Scan the data below and state how many of its lines contain the word "Video", giving only the figure.
*** INFORMATION
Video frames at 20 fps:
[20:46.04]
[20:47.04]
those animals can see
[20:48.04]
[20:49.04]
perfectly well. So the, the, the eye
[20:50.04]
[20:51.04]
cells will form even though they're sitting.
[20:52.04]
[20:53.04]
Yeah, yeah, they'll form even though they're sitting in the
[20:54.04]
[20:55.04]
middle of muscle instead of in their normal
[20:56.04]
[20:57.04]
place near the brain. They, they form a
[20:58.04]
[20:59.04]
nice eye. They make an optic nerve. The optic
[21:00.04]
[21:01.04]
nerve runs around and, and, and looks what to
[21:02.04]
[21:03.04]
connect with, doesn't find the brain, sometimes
******
*** INFORMATION
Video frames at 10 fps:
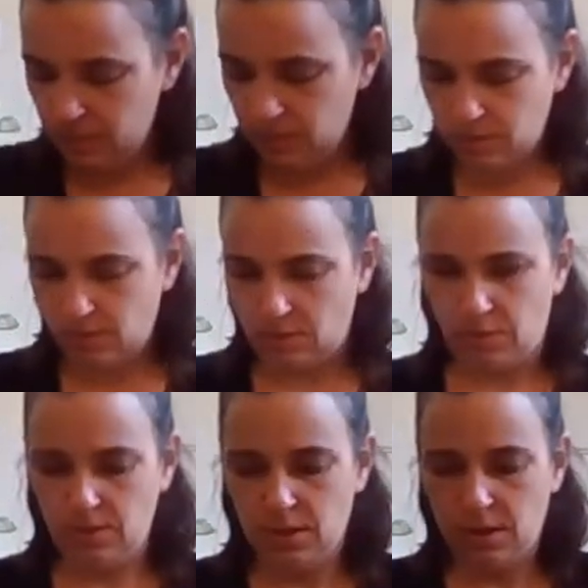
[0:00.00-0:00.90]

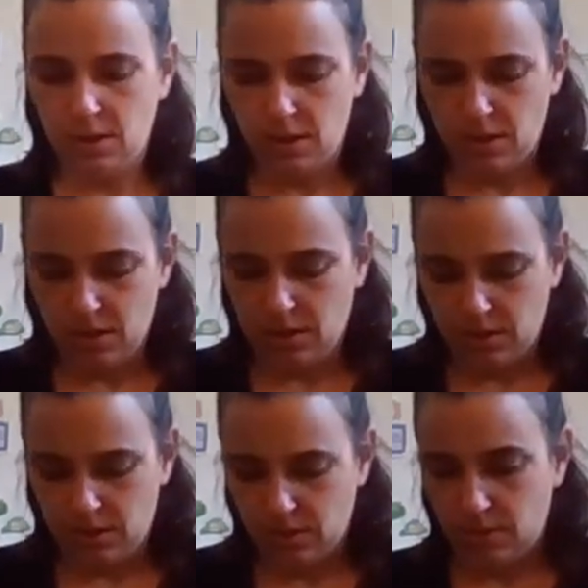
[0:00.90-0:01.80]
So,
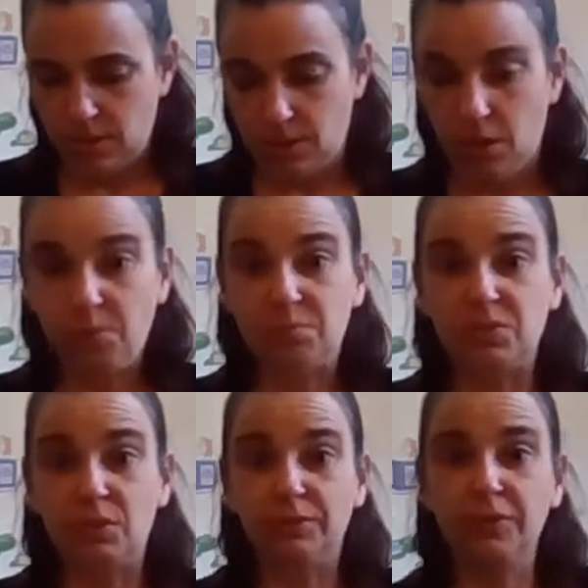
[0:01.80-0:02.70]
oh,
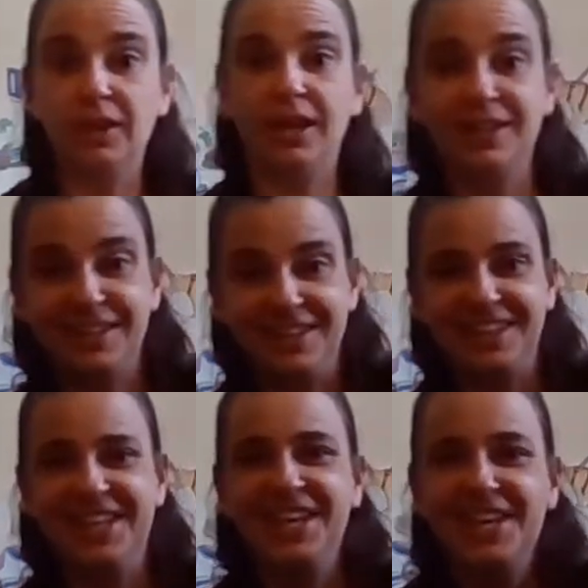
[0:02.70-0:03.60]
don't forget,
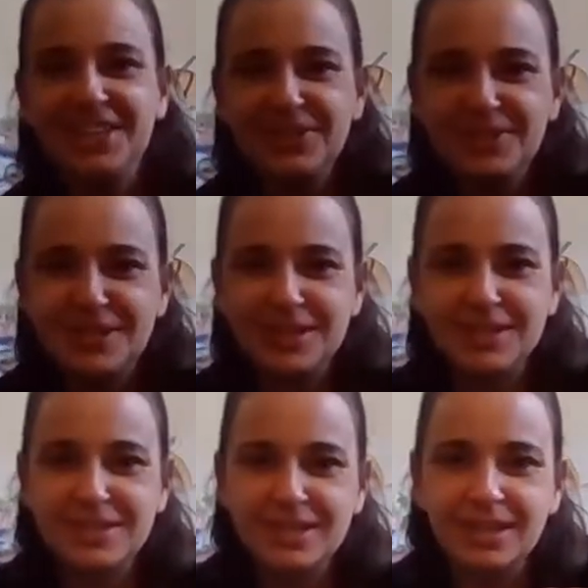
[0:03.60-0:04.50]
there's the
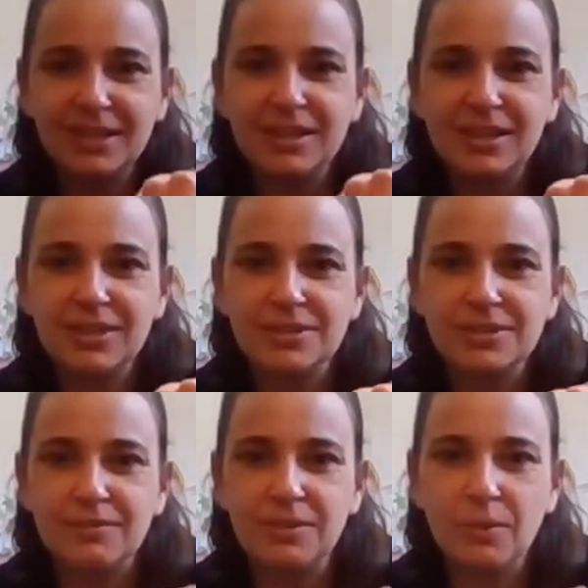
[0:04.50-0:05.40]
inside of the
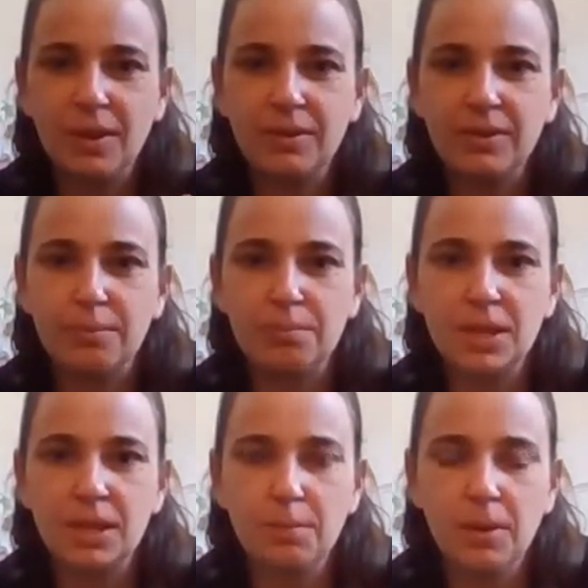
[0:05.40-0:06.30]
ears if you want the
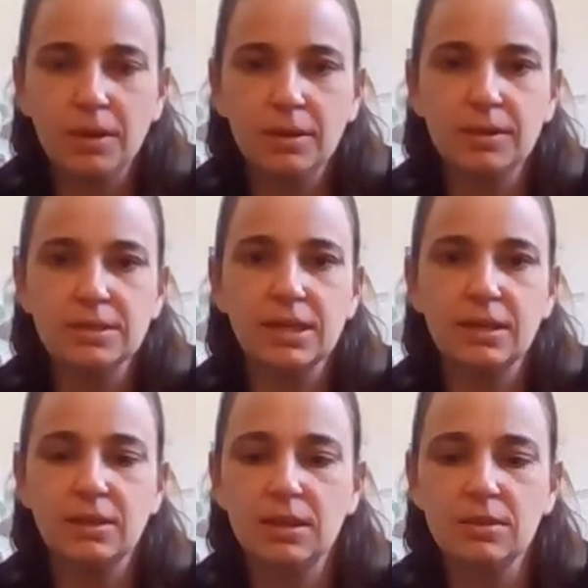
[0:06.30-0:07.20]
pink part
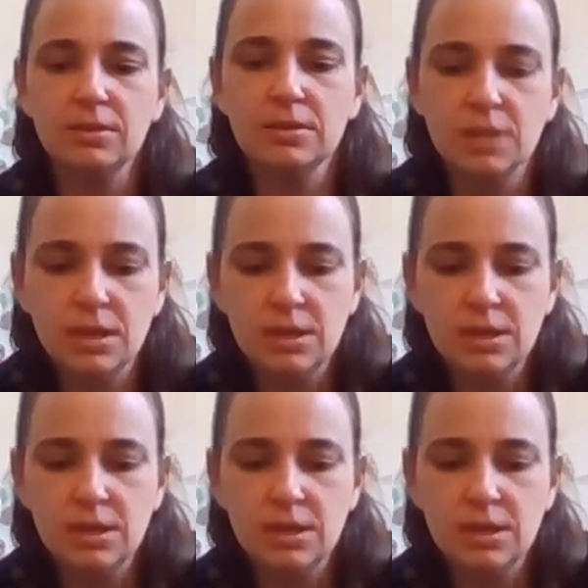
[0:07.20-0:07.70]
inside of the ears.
******
▸ EXERCISE RESULT
2